With so many CBD products on the market, do you know your distillates from your isolates? The experts at US manufacturer Fresh Bros break it down.

Las Vegas manufacturer Fresh Bros have nearly a decade of experience in the hemp industry.

The team’s aim is to produce innovative formulas that suit personal needs in terms of performance, recovery, relaxation, and overall wellbeing. 

But with so many products on the market Fresh Bros want to help consumers find the best products for their needs.

Here they explain the differences between CBD distillate, CBD isolate, and full-spectrum CBD products, as well as highlighting the key differences between Delta 8 THC and Delta 9 THC.

CBD isolates 

Cannabidiol (CBD) is one of the most researched compounds of all the known phytocannabinoids found in the cannabis plant. 

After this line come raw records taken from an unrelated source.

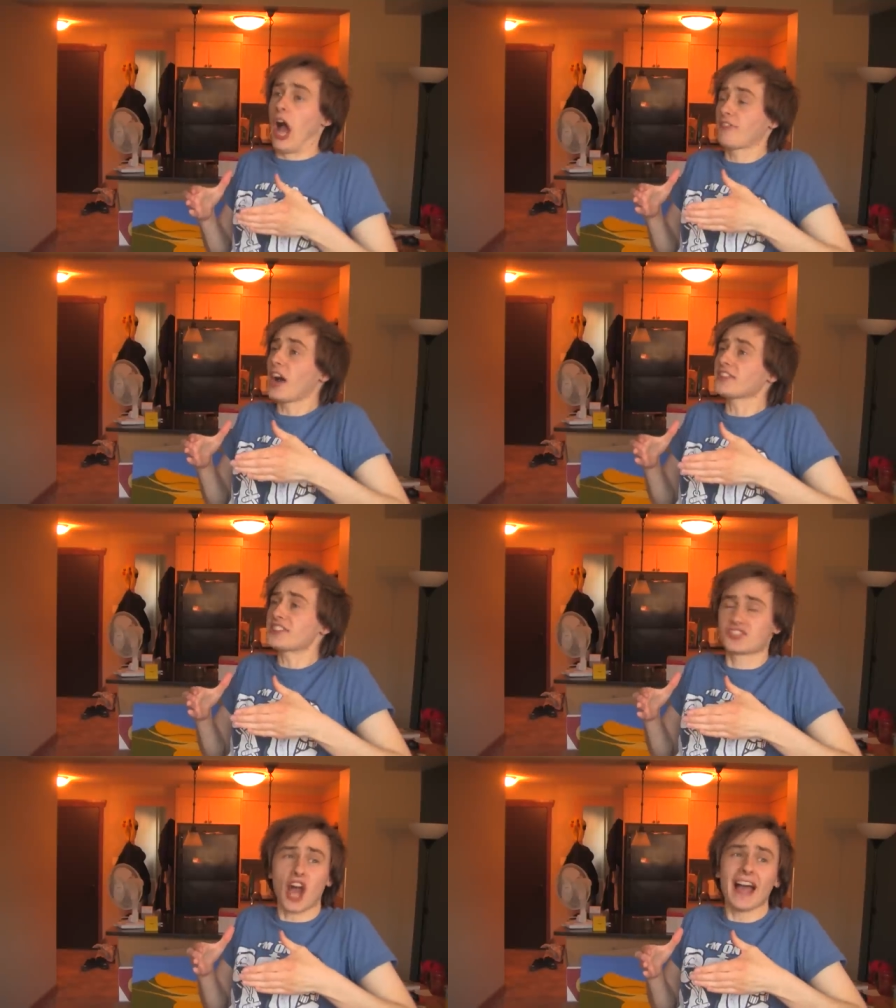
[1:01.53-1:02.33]
I've got
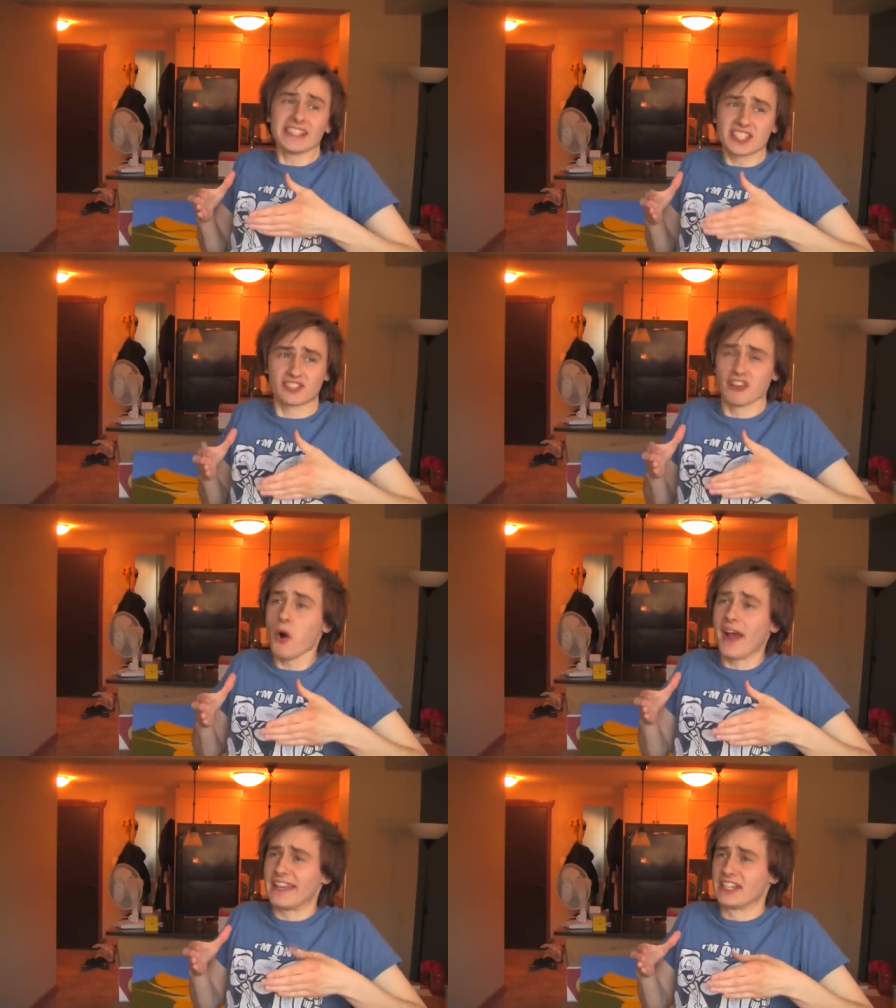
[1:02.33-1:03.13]
this giant
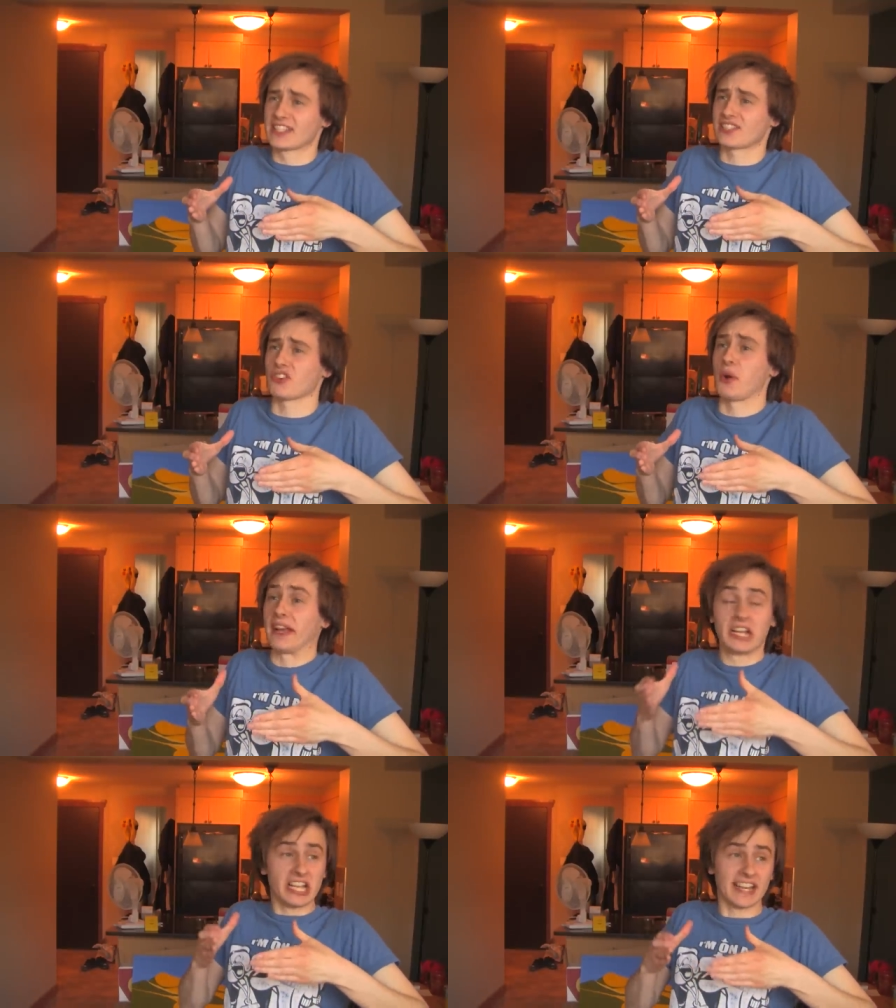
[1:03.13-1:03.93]
screw I need
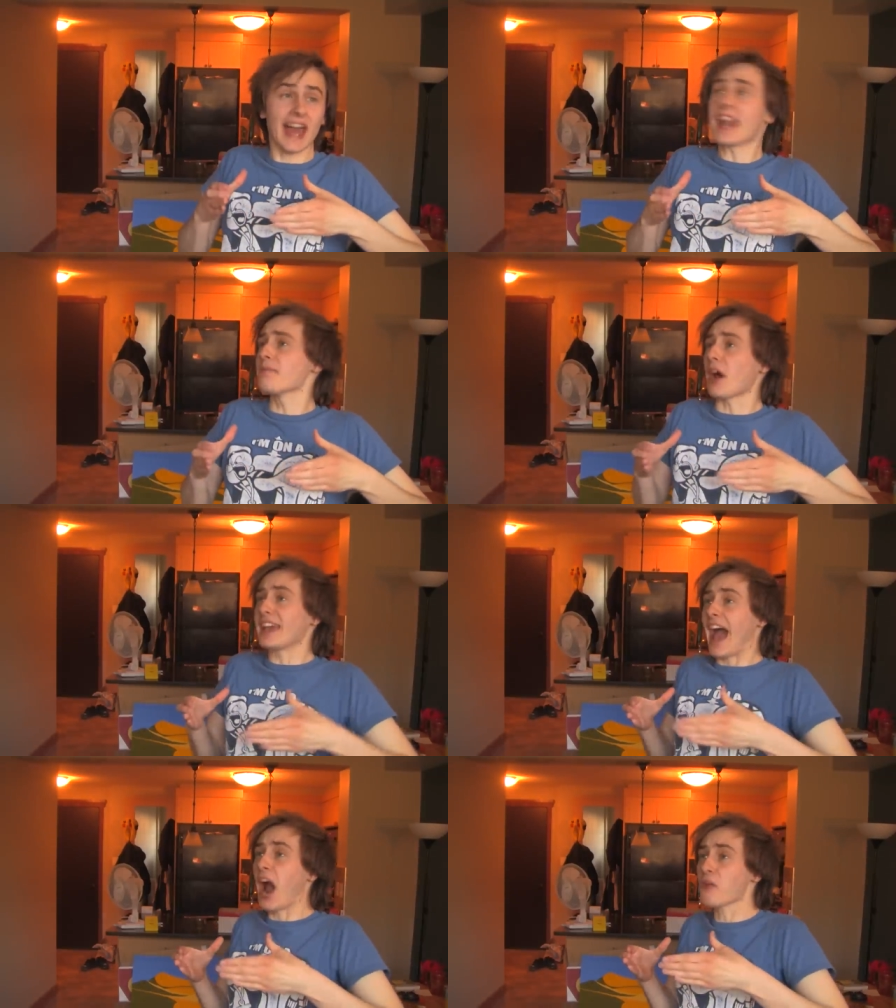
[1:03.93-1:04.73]
unscrewing. Can
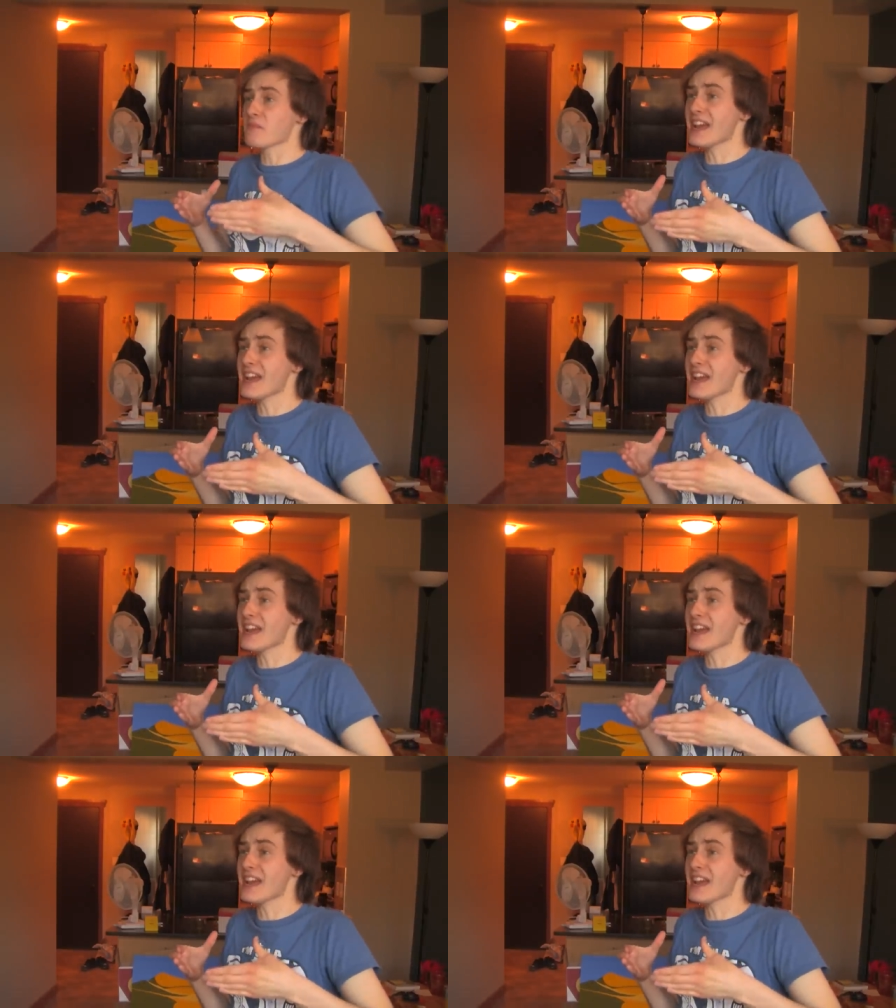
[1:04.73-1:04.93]
anybody help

CBD isolates are, unsurprisingly, isolated forms of CBD. During the extraction process, cannabidiols are removed or filtered out of the hemp plant except for CBD, resulting in a pure product. 

CBD isolate is great for anyone who struggles with the original earthy flavors of other conventional oils or edibles, so if you’d prefer a high-potency CBD product that is tasty, doesn’t contain THC and or any “extra” cannabinoids that are found in a distillate or full-spectrum product — CBD isolate may be the way to go.

CBD distillates

Unlike CBD isolate, CBD distillate (aka broad-spectrum CBD) typically contains an array of cannabinoids, terpenes, vitamins, and fatty acids that are very beneficial to the body. CBD distillate contains only negligible amounts of THC after going through special processing. 

CBD isolate is an incredible healing source, of course, but there are hundreds of other beneficial cannabinoids found in the hemp plant besides CBD – cannabinol (CBN) and cannabigerol (CBG) to name a couple. 

Therefore, if you want to reap all of the potential benefits of CBD without the high, and you don’t mind the stronger taste, CBD distillate may be the best option for you. 

Full spectrum

Full-spectrum CBD products contain all cannabinoids, terpenes, and plant materials – including the naturally occurring small amount of THC in hemp. 

 

Delta 8 THC vs Delta 9 THC

The cannabis plant has more than 120 cannabinoids, but only a fraction of these have really been studied and marketed. Delta 9 THC is the psychoactive compound found in cannabis, and has received a lot of attention over the last few years. 

However, consumers are slowly noticing the lesser-known Delta 8 THC (a less available double-bond isomer of the more common Delta 9 THC, also derived from hemp) due to its unique properties. The main differences between these two types of THC are found in the molecular structures of both, and it’s worth noting that Delta 8 THC is capable of producing a milder, more manageable, and more enjoyable high compared to Delta 9. 

Delta 8 also has added therapeutic benefits and less severe and functionality-impairing side effects.